* _Work request_
Could you retype the entries below exactly, omitting every picture?
··· Information ···
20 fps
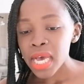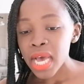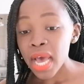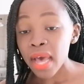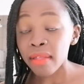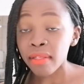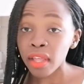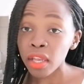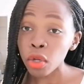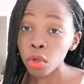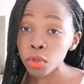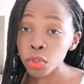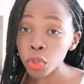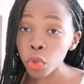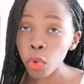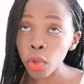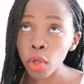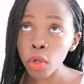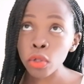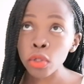And then
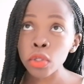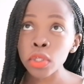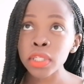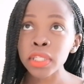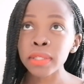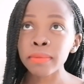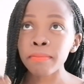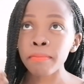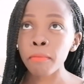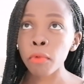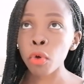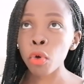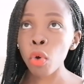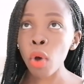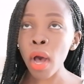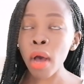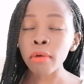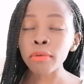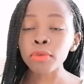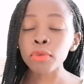also we always
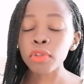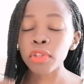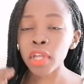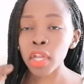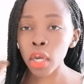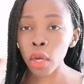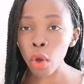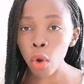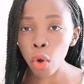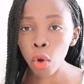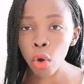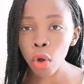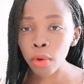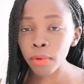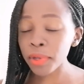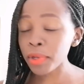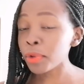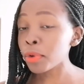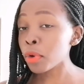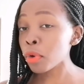go out with a
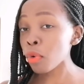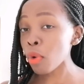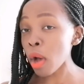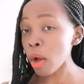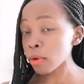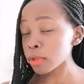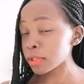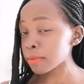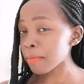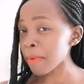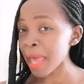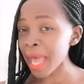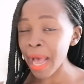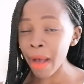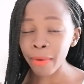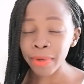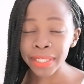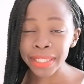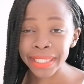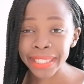local. You don't go out by
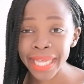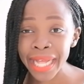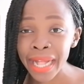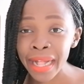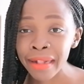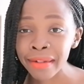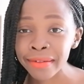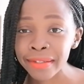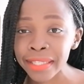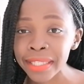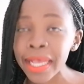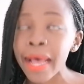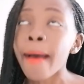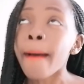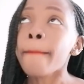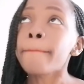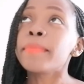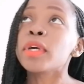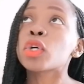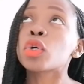ourselves
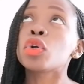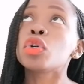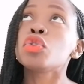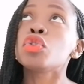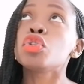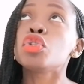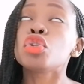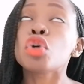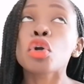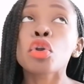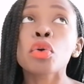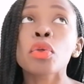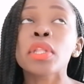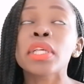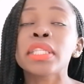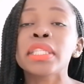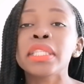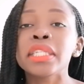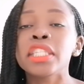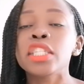because we don't know
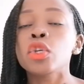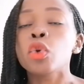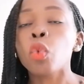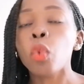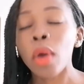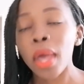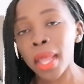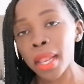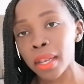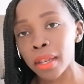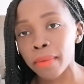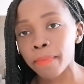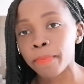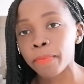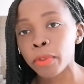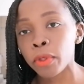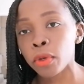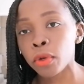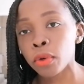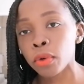the city well,
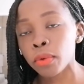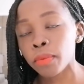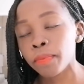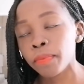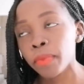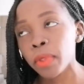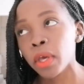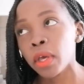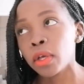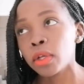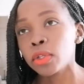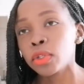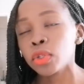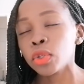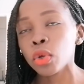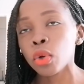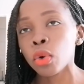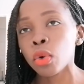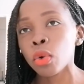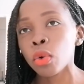you know.
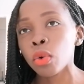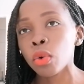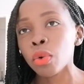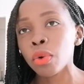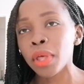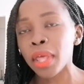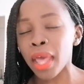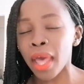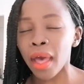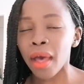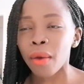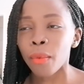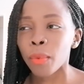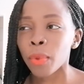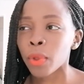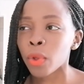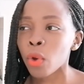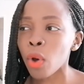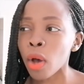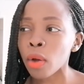So yeah,
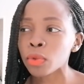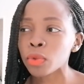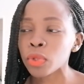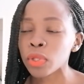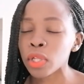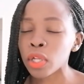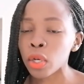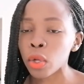we go out with a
···
* _Answer_
20 fps
And then
also we always
go out with a
local. You don't go out by
ourselves
because we don't know
the city well,
you know.
So yeah,
we go out with a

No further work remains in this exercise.